WORK TASK: Every line of the material below, from the top through the line with "[0:05.21-0:06.25]", should be reproduced exactly.

ENTRIES SHOWN:
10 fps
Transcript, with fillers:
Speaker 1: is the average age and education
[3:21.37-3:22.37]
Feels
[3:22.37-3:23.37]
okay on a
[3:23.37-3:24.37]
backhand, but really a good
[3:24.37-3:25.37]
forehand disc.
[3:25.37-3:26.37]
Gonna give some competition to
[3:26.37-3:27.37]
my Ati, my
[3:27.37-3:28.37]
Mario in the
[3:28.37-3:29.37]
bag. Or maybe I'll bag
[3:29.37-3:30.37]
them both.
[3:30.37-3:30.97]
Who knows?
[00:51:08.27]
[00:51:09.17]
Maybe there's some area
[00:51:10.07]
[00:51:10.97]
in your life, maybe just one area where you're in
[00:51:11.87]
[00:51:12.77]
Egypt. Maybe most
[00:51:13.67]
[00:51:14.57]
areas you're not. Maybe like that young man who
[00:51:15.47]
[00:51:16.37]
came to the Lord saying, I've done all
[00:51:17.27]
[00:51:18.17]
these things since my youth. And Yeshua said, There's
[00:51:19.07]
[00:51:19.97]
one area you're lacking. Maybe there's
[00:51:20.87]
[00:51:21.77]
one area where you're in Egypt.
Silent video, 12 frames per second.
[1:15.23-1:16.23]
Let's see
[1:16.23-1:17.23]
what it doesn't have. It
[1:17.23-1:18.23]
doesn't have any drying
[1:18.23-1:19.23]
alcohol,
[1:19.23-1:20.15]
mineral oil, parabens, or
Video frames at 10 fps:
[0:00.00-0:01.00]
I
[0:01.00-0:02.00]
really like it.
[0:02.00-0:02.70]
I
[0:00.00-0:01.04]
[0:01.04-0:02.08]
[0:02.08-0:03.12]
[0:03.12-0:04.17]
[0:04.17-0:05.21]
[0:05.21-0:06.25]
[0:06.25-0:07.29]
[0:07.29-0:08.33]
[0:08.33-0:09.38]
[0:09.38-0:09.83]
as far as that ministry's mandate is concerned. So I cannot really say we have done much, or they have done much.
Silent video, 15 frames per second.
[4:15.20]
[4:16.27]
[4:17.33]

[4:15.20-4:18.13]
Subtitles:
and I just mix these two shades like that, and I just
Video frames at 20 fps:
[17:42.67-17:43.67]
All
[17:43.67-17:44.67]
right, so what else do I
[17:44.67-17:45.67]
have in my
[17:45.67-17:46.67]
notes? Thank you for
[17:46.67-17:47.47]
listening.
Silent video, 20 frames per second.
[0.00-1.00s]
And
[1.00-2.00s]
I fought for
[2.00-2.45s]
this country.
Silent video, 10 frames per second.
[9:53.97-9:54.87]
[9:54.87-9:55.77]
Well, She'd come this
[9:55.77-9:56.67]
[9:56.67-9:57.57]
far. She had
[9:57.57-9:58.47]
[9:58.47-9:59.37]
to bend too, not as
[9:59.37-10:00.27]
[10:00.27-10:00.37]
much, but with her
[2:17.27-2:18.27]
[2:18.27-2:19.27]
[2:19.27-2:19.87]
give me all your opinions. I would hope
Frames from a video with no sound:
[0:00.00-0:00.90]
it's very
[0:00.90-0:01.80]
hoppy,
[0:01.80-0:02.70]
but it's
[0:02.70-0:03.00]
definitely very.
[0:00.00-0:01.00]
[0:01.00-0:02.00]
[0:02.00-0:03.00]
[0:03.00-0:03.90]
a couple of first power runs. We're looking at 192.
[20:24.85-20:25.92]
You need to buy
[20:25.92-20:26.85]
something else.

TASK RESPONSE:
10 fps
Transcript, with fillers:
Speaker 1: is the average age and education
[3:21.37-3:22.37]
Feels
[3:22.37-3:23.37]
okay on a
[3:23.37-3:24.37]
backhand, but really a good
[3:24.37-3:25.37]
forehand disc.
[3:25.37-3:26.37]
Gonna give some competition to
[3:26.37-3:27.37]
my Ati, my
[3:27.37-3:28.37]
Mario in the
[3:28.37-3:29.37]
bag. Or maybe I'll bag
[3:29.37-3:30.37]
them both.
[3:30.37-3:30.97]
Who knows?
[00:51:08.27]
[00:51:09.17]
Maybe there's some area
[00:51:10.07]
[00:51:10.97]
in your life, maybe just one area where you're in
[00:51:11.87]
[00:51:12.77]
Egypt. Maybe most
[00:51:13.67]
[00:51:14.57]
areas you're not. Maybe like that young man who
[00:51:15.47]
[00:51:16.37]
came to the Lord saying, I've done all
[00:51:17.27]
[00:51:18.17]
these things since my youth. And Yeshua said, There's
[00:51:19.07]
[00:51:19.97]
one area you're lacking. Maybe there's
[00:51:20.87]
[00:51:21.77]
one area where you're in Egypt.
Silent video, 12 frames per second.
[1:15.23-1:16.23]
Let's see
[1:16.23-1:17.23]
what it doesn't have. It
[1:17.23-1:18.23]
doesn't have any drying
[1:18.23-1:19.23]
alcohol,
[1:19.23-1:20.15]
mineral oil, parabens, or
Video frames at 10 fps:
[0:00.00-0:01.00]
I
[0:01.00-0:02.00]
really like it.
[0:02.00-0:02.70]
I
[0:00.00-0:01.04]
[0:01.04-0:02.08]
[0:02.08-0:03.12]
[0:03.12-0:04.17]
[0:04.17-0:05.21]
[0:05.21-0:06.25]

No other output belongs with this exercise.